16 de jan de 2014

Pusilanimidade





A coisa mais singular do mundo é olhar para trás . Fotografias , textos , vídeos , diplomas . Coisas que um dia você fez, a pessoa que um dia você foi. Sempre me perguntei se isso seria possível, mudar de maneira tal que reconhecer-se seria inexequível. Mudar, transformar-se em alguém completamente dissemelhante do que você costumava ser. Eu tinha medo, ainda tenho. Eu tento tanto entender e justificar estas mudanças , mas simplesmente me pego em uma rua sem saída, olhando para uma barreira, sem poder ultrapassar e ver o que existe além. É um mistério !  Voltar não é uma opção. Acho que o mais esquisito é se olhar no espelho. Tudo está tão diferente agora. As roupas não são as mesmas, o cabelo mudou, as células que compõem sua pele não são mais as mesmas, até o sangue nas suas veias é diferente, seus órgãos estão mais velhos, mas o mais assustador de tudo é olhar para seus próprios olhos,grudar o nariz no espelho e ficar ali, olhando aquelas duas bolas castanhas. Não importa quanto tempo passe, o quanto você mude, o olhar continua o mesmo. Isso me assusta de uma forma tão peculiar e encantadora que é impossível não parar para refletir. Por que eu mudei tanto?  Por que não mais sou quem eu fui ?  Eu achei que meus sonhos não seriam tão diferentes, que minha banda favorita seria para sempre, que meus amigos nunca iriam morrer. Eu achei que a vida fosse mais longa e que a jornada fosse menos dura. Acreditava que o tempo era um aliado , mas tudo que ele fez foi me transformar. E hoje eu sei que é possível ser alguém que você nunca achou que seria. É provável que você jamais volte a ser e sentir o que o seu eu passado era e sentia. Isso é triste.
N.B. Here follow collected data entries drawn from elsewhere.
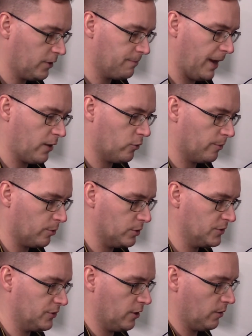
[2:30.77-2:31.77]
as battle
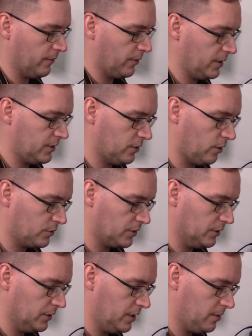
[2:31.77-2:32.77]
reports go, I've already talked a
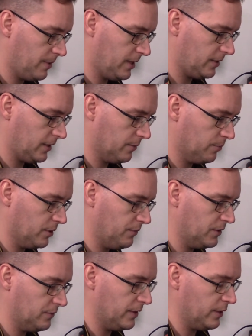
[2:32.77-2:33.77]
little bit in
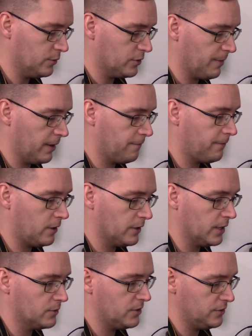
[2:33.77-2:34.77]
previous videos about
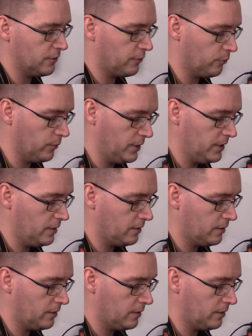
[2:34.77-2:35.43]
Fallout Season 3.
E se eu não quiser mudar ? E se eu não quiser crescer ? E se eu pudesse fazer o tempo parar de passar por apenas um dia ? Eu faria. Eu era uma pessoa, que acreditava que a vida que a gente tinha, era escolhida . Acreditava tanto nisso, que minhas escolhas diriam por mim quem eu sou, sem que eu precisasse dizer uma palavra. Achava que a vida podia ser controlada. Hoje eu sei que não é. Não adianta o quanto você queira fugir e fazer o tempo parar. O tempo não para e não importa para onde você fuja, a cada segundo que se passa no relógio você é um pouco menos de si mesmo e um pouco mais do estranho que a vida faz você se tornar. Apenas o olhar continuará reconhecível quando você se der conta de como os anos passaram depressa.